● **EXERCISE REQUIREMENTS**
Pictures aside, the output must consist of the lines from the one containing "[00:07:31.75 to 00:07:34.85]" through the end of the data, reproduced exactly.

******

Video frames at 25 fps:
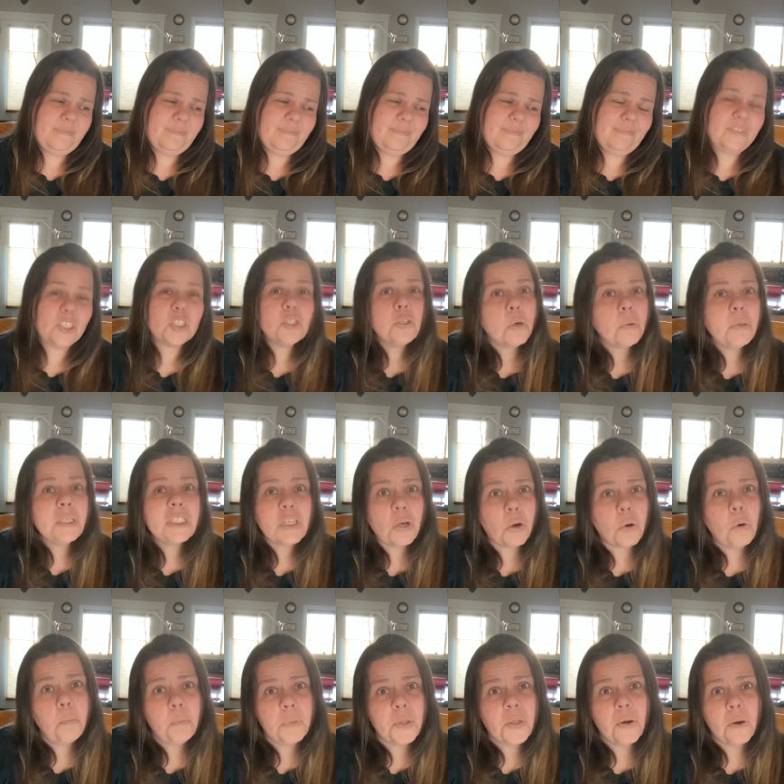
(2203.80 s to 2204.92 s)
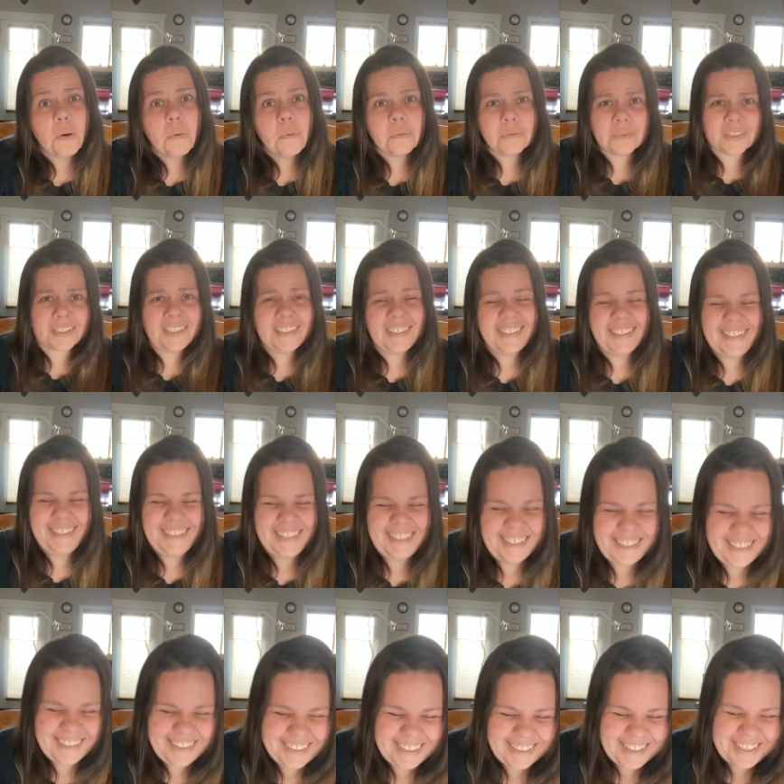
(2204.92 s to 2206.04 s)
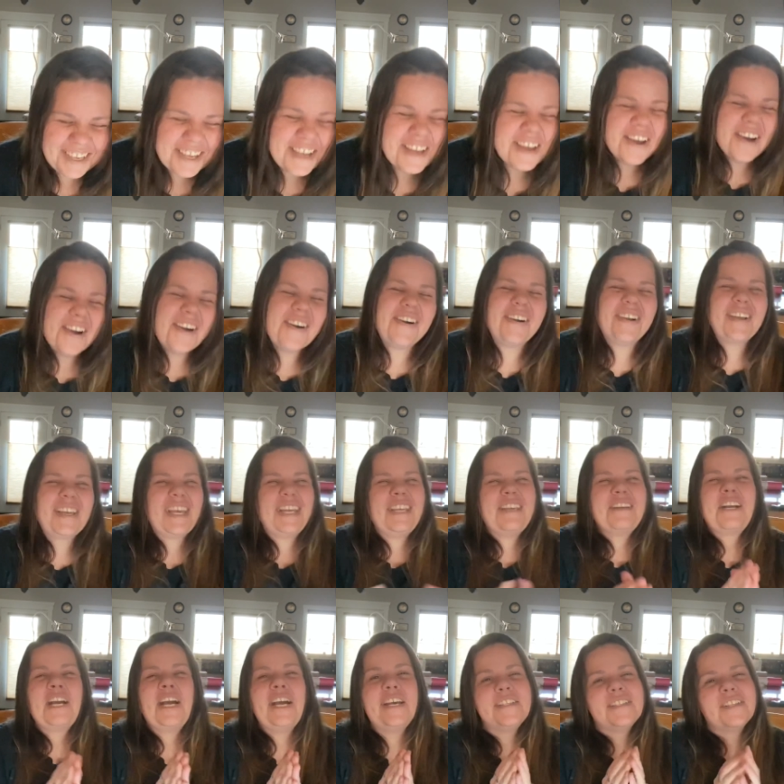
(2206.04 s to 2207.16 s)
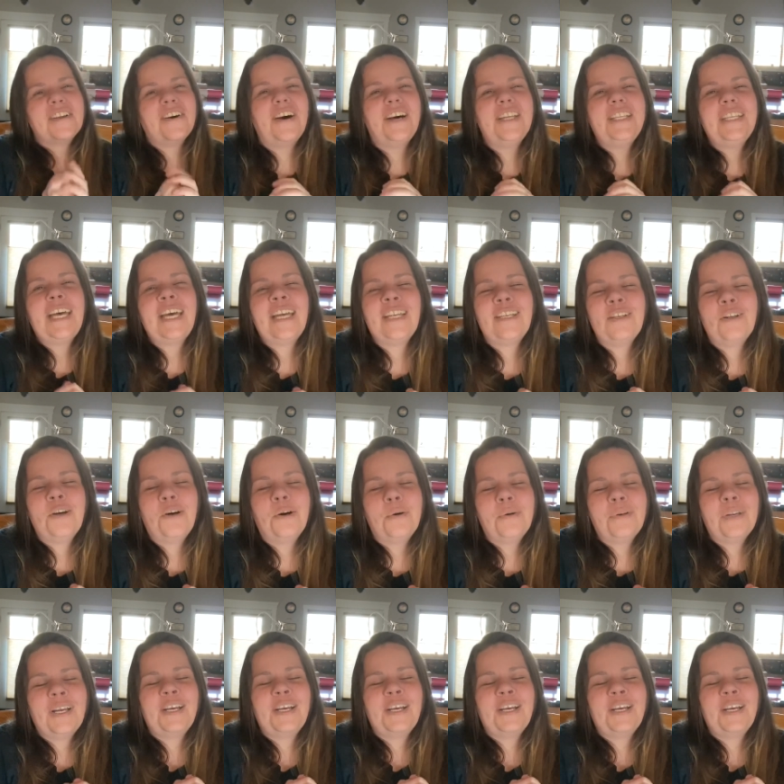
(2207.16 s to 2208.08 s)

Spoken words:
There's always hope though. Okay, you guys, on that note,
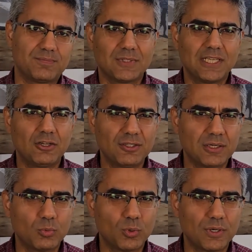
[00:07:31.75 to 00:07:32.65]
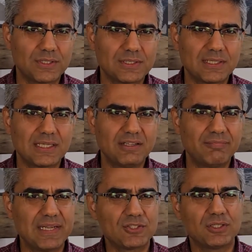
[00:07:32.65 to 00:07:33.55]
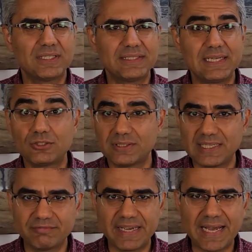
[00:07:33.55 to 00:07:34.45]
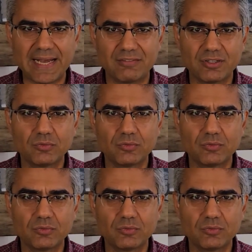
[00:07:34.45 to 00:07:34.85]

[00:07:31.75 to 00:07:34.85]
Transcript: In other words, if based on the data that we have,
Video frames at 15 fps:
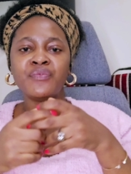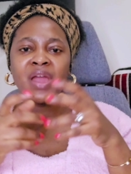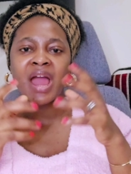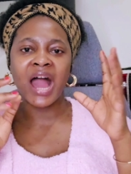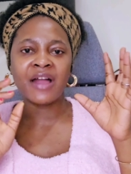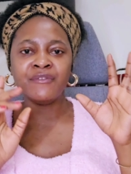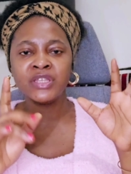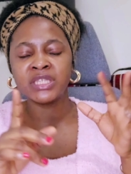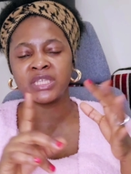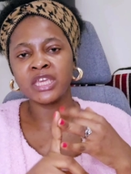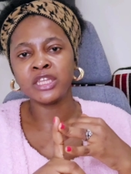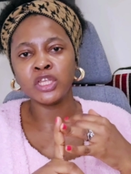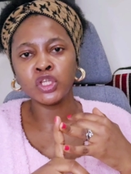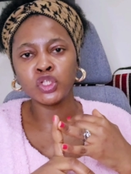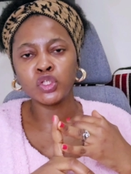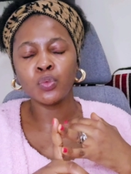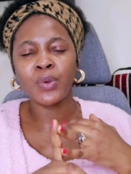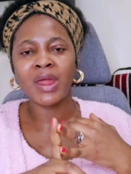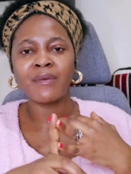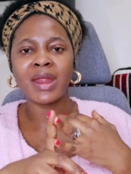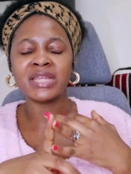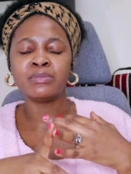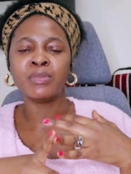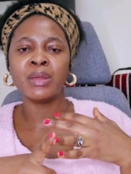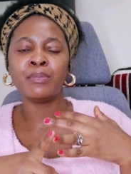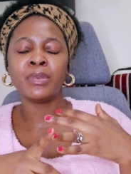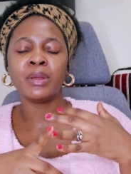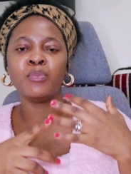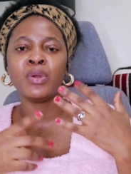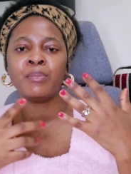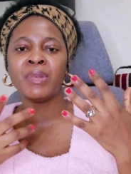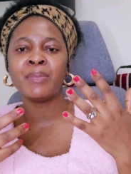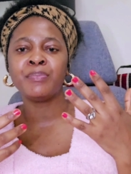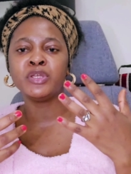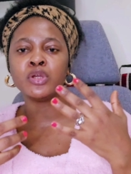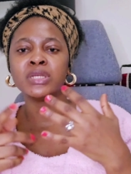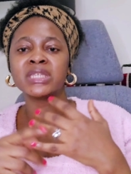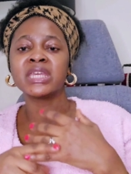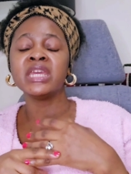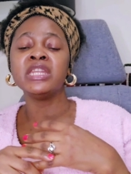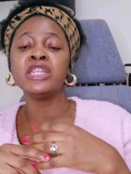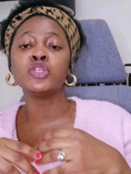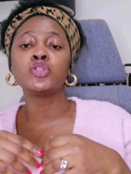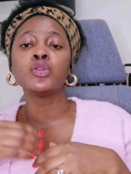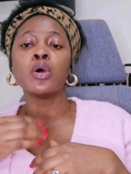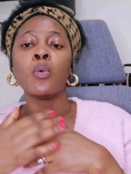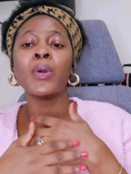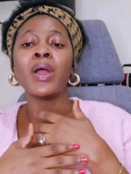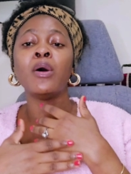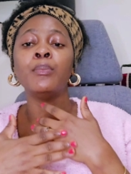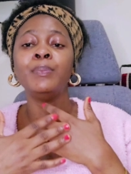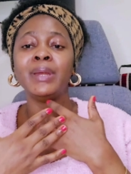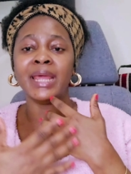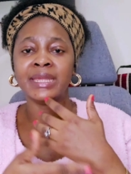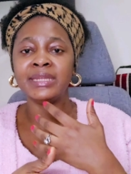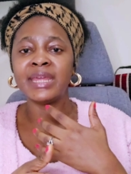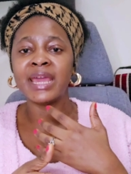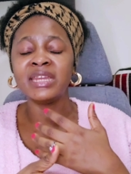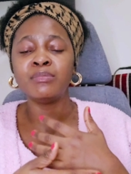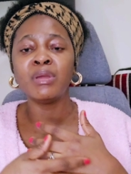having skin issue, whereas maybe your skin is not well blended,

******

● **PROBLEM SOLUTION**
[00:07:31.75 to 00:07:34.85]
Transcript: In other words, if based on the data that we have,
Video frames at 15 fps:
having skin issue, whereas maybe your skin is not well blended,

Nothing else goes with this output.